Phase Genomics worked with a University of Minnesota-led team and used Hi-C to generate high-quality genomes of six strains of Tolypocladium inflatum, an insect pathogen that has already given us the immunosuppressant drug cyclosporin. The new assemblies revealed major differences in secondary metabolite production between T. inflatum strains, including novel clusters, transpositions and clusters that may be involved in toxin synthesis. The bevy of discoveries from these assemblies showed how recombination can drive significant divergence even within a single species — and how important it is to build multiple high-quality genome assemblies that can capture that diversity.

 

        3. Fungal dikaryons and the hidden nuclear dance

The genetic differences between strains also apply to pathogenic fungi, like the stem rust, which parasitizes wheat. Phase Genomics partnered with a team led by scientists at CSIRO in Australia to apply Hi-C to stem rust – the particularly deadly scourge Ug99. Like many fungi, stem rust genomes are divided between two haploid nuclei. The team used Hi-C data to assemble complete haplotypes for both haploid genomes of both strains, and discovered that Ug99, a recent arrival that is decimating whole fields of wheat in Africa, has an unexpected origin: The strain arose through “somatic hybridization,” when hyphae from two strains exchange haploid nuclei. This may explain the strain’s sudden rise and deadly wake, and gives scientists new genomic information to understand Ug99’s virulence and identify weaknesses that could give wheat a leg up.

 

        4. Hybrids, beer, and fungal metagenomics

The ability to separate two nuclei from within the same cell can be extended to more complex samples.  Yeasts, which are integral players in brewing, will often hybridize to form new species containing genomes from two organisms at once (the famous lager-producing yeast Sacharomyces carlsbergensis is one example of such a hybrid).  But in a mixed microbial community, such as beer, wine, or a microbiome sample, how can DNA sequencing detect which genomes co-exist within the same cell?  One special power of Hi-C is that it traps sequences that are within touching distance of each other, and therefore must come from inside the same cell.  The Dunham lab at the University of Washington used this property to analyze an open-fermentation beer from a local brewery.  The exciting result was that they were able to discover a new hybrid yeast, later named Pichia apotheca, using Hi-C data to identify it as a hybrid bearing two genomes from related organisms.  This new hybrid species has since been used by home-brewers to ply their craft and gives beer a very unique flavor.

 

        5. The Epigenetics of Symbiosis

Nature has plenty of examples of plants and fungi getting along.

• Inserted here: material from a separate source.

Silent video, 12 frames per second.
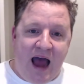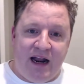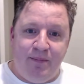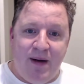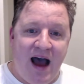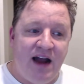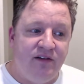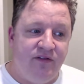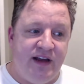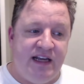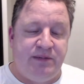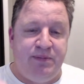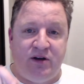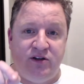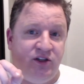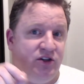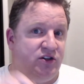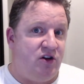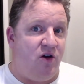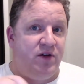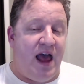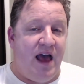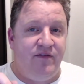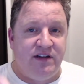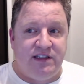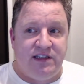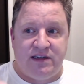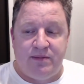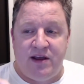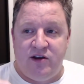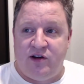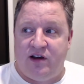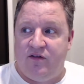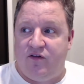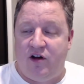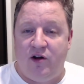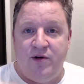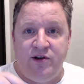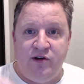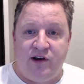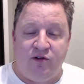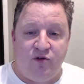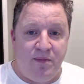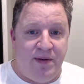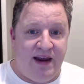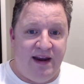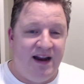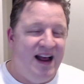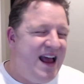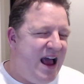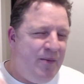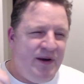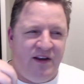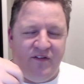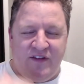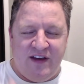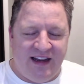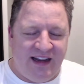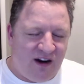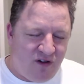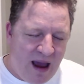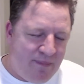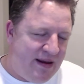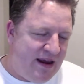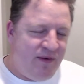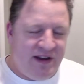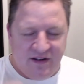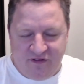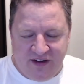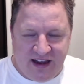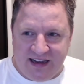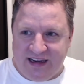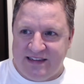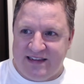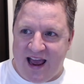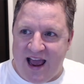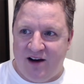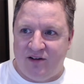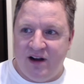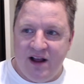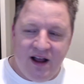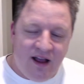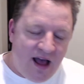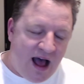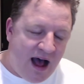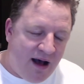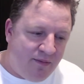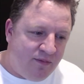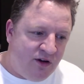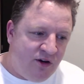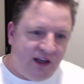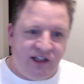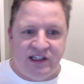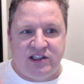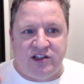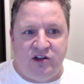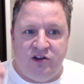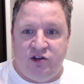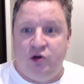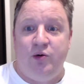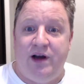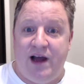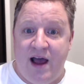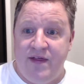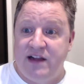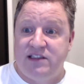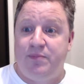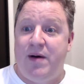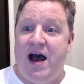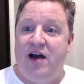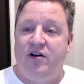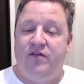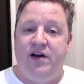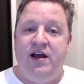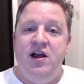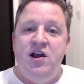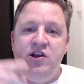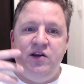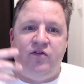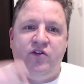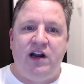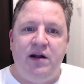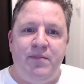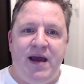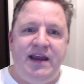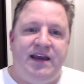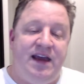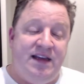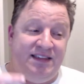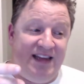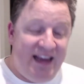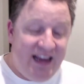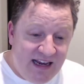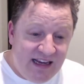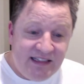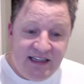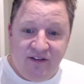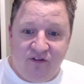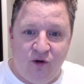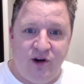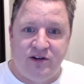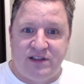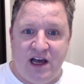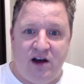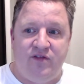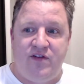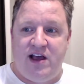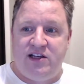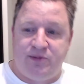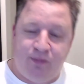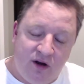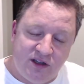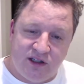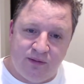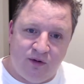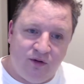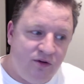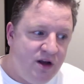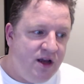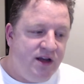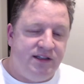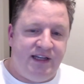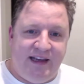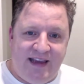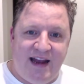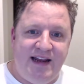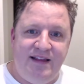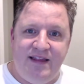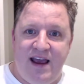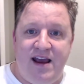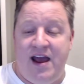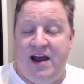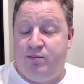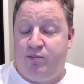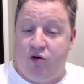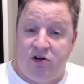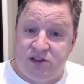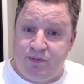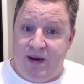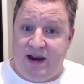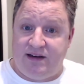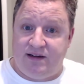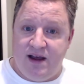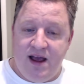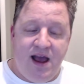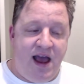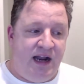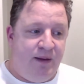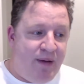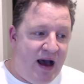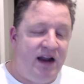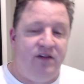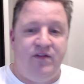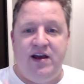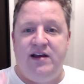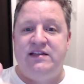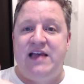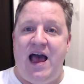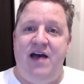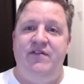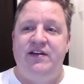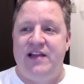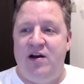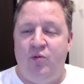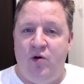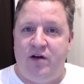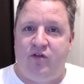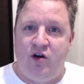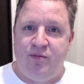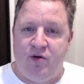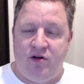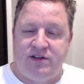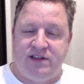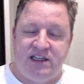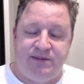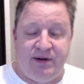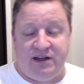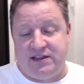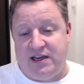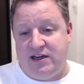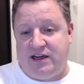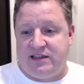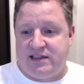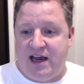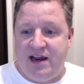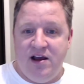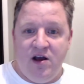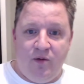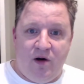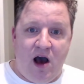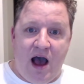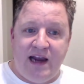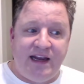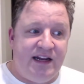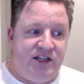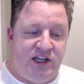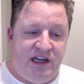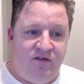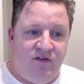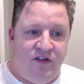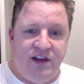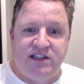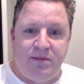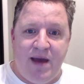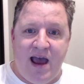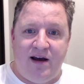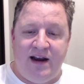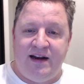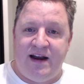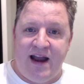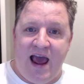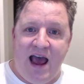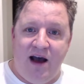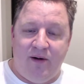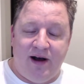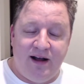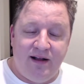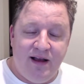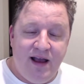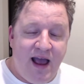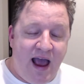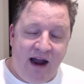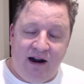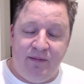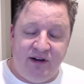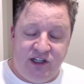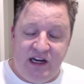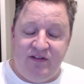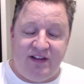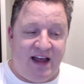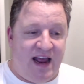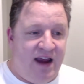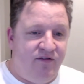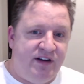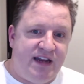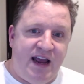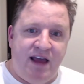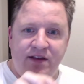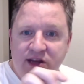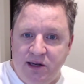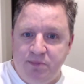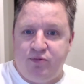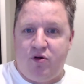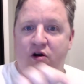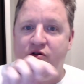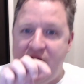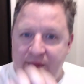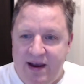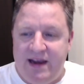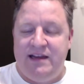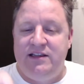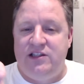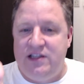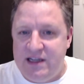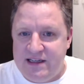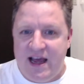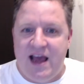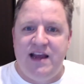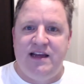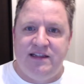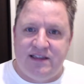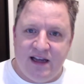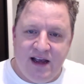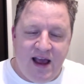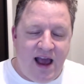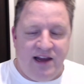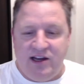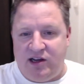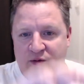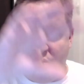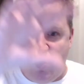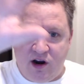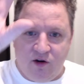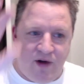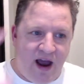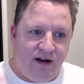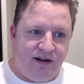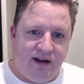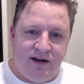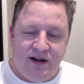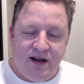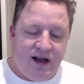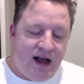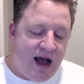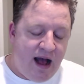And a part of it is because you don't have a system that you can follow and you can repeat. And when you're feeling crappy, when you're feeling down, you can just do it. And that's a part of it. You've got to make it as easy for yourself as possible to get in there and prospect. And a part of that is having that workflow process, because then you can say, well, I can achieve this amount in an hour, and I'm achieving that every day. And then you can program it into your days, and you can work around it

One of them is Epichloë festucae, a filamentous fungus that has evolved a symbiotic relationship with certain grass species. When Phase Genomics worked with a Massey University-led team, they discovered that E. festucae’s genome carries hallmarks of this symbiosis. The analysis of Hi-C data revealed that important genes are clustered into blocks separated by repeat-rich regions. Hi-C and RNA-seq data together showed that genes within the blocks have similar expression patterns — indicating that genes needed for symbiosis with their grass hosts tend to cluster together in the same blocks.

 

Looking Forward

Cutting edge genomic technologies like Hi-C have the potential to keep making up for lost time and reveal even more intimate details of the hidden lives of fungi. This #FungusFebruary, it’s worth asking: What other mysteries about this long-overlooked kingdom are worth solving?